Source Themes | Pedro Orvalho

Counterexample Guided Program Repair Using Zero-Shot Learning and MaxSAT-based Fault Localization, AAAI 2025

In this paper, we propose a novel approach that combines the strengths of both FM-based fault localization and LLMs, via zero-shot learning, to enhance APR for IPAs. Our method uses MaxSAT-based fault localization to identify buggy parts of a program, then presents the LLM with a program sketch devoid of these buggy statements. This hybrid approach follows a Counterexample Guided Inductive Synthesis (CEGIS) loop to iteratively refine the program. We ask the LLM to synthesize the missing parts, which are then checked against a test suite. If the suggested program is incorrect, a counterexample from the test suite is fed back to the LLM for revised synthesis.

InvAASTCluster: On Applying Invariant-Based Program Clustering to Introductory Programming Assignments, JSS 2025

This paper proposes InvAASTCluster, a novel approach for program clustering that uses dynamically generated program invariants to cluster semantically equivalent IPAs.

MENTOR: Automated Feedback for Introductory Programming Exercises, PhD Thesis

This PhD thesis presents MENTOR, a semantic automated program repair (APR) framework designed to provide Automated Feedback for Introductory Programming Exercises.

GitSEED: A Git-backed Automated Assessment Tool for Software Engineering and Programming Education, SIGCSE Virtual 2024

This paper introduces GitSEED, a language-agnostic automated assessment tool designed for Programming Education and Software Engineering (SE) and backed by GitLab.

CFaults: Model-Based Diagnosis for Fault Localization in C with Multiple Test Cases, FM 2024

This paper introduces a novel fault localization approach for C programs with multiple faults. CFaults leverages Model-Based Diagnosis (MBD) with multiple observations and aggregates all failing test cases into a unified MaxSAT formula. Consequently, our method guarantees consistency across observations and simplifies the fault localization procedure.

C-Pack of IPAs: A C90 Program Benchmark of Introductory Programming Assignments, APR 2024

A C90 Program Benchmark of Introductory Programming Assignments (IPAs), that contains semantically correct, semantically incorrect, and syntactically incorrect programs and a test suite for each IPA.

Graph Neural Networks For Mapping Variables Between Programs, ECAI 2023

In this work, we propose using graph neural networks (GNNs) to map the set of variables between two programs based on both programs' abstract syntax trees (ASTs). To demonstrate the strength of variable mappings, we present three use-cases of these mappings on the task of program repair to fix well-studied and recurrent bugs among novice programmers in introductory programming assignments (IPAs).

UpMax: User partitioning for MaxSAT, SAT 2023

This paper proposes a new framework called UpMax that decouples the partitioning procedure from the MaxSAT solving algorithms. As a result, new partitioning procedures can be defined independently of the MaxSAT algorithm to be used. Moreover, this decoupling also allows users that build new MaxSAT formulas to propose partition schemes based on knowledge of the problem to be solved.

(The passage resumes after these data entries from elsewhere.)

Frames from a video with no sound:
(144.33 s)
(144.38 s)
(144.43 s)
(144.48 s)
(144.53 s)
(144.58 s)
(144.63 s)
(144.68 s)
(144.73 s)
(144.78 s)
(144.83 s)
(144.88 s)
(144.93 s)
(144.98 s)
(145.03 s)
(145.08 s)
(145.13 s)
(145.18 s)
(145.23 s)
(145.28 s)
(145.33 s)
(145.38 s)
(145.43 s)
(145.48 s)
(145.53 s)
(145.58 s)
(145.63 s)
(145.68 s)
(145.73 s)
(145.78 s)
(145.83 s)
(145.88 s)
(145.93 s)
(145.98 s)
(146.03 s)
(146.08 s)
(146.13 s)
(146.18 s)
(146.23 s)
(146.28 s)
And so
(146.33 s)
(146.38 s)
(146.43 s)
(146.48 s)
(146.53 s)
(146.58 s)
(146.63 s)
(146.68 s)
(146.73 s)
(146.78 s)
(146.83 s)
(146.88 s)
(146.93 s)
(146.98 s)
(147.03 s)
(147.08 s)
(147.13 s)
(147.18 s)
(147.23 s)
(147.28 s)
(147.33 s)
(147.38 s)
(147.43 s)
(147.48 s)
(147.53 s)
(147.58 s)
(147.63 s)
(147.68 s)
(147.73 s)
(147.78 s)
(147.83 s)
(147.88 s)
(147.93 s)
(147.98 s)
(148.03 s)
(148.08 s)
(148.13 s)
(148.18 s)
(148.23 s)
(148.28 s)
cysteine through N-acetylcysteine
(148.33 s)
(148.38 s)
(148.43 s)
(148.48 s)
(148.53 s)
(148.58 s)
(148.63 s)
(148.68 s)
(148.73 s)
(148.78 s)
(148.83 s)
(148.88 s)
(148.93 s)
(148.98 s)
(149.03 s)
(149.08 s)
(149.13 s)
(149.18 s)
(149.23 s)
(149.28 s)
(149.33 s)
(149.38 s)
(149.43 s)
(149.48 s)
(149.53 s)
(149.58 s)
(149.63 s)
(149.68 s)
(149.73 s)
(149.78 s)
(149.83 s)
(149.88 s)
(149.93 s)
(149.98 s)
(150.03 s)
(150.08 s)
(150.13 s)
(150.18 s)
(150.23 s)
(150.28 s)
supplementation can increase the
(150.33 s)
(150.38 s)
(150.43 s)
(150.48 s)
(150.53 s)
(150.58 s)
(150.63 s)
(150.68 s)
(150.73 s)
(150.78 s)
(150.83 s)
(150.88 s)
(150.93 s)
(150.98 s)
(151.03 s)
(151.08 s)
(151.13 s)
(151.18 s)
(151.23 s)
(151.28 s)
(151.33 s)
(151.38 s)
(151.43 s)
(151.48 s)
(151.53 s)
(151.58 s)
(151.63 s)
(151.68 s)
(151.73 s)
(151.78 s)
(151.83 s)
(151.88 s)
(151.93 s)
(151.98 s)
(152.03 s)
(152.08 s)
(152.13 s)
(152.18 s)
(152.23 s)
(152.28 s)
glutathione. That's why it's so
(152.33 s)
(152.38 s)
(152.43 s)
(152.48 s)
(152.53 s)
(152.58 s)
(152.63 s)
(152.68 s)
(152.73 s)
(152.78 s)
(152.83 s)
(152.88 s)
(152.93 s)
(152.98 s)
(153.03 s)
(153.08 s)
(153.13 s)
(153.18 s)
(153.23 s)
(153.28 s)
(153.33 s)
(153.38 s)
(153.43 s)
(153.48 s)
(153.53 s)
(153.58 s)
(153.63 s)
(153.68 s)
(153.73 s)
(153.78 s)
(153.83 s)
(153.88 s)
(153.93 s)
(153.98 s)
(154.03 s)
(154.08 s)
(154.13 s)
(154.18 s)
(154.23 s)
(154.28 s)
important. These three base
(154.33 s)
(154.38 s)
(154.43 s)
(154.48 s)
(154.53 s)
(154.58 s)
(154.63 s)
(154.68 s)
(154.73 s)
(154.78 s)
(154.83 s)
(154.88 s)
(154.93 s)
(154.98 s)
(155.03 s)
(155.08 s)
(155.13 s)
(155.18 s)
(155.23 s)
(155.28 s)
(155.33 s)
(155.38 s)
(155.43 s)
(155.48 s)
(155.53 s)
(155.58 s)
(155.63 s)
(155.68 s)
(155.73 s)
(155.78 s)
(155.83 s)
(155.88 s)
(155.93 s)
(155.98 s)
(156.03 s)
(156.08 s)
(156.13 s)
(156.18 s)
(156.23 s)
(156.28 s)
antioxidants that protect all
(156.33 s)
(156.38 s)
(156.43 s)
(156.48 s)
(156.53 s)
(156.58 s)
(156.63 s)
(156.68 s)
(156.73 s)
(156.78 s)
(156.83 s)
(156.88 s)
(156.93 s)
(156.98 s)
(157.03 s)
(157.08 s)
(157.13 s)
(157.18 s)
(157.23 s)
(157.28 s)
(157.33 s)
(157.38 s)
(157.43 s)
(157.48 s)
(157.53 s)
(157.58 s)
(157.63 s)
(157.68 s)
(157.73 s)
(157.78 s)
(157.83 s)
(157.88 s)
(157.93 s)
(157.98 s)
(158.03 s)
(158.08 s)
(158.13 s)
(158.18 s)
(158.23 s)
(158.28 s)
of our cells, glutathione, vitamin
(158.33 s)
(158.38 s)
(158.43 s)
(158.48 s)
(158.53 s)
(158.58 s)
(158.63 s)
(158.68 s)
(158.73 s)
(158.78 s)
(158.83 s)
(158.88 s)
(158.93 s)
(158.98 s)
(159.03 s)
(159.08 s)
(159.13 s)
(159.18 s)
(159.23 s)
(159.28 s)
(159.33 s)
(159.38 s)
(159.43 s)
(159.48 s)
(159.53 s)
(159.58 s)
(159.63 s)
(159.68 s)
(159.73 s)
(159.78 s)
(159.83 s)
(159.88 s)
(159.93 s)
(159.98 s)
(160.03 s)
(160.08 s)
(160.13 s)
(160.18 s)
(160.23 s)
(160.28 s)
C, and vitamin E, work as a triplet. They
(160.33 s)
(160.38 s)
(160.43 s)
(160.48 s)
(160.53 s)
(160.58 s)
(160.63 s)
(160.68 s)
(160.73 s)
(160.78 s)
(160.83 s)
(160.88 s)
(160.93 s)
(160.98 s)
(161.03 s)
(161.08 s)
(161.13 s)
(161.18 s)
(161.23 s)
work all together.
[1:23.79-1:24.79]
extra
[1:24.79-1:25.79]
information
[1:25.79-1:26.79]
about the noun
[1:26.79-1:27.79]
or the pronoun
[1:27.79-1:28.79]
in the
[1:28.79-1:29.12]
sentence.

MultIPAs: Applying Program Transformations to Introductory Programming Assignments for Data Augmentation, ESEC/FSE 2022

This paper presents MultIPAs, a program transformation tool that can augment IPAs benchmarks by (1) applying six syntactic mutations that conserve the program's semantics and (2) applying three semantic mutilations that introduce faults in the IPAs.

Project Proposal: Learning Variable Mappings to Repair Programs, AITP 2022

In this position paper, we propose to learn how to map the set of variables between different small imperative programs based on both programs' abstract syntax trees (ASTs) using graph neural networks (GNNs).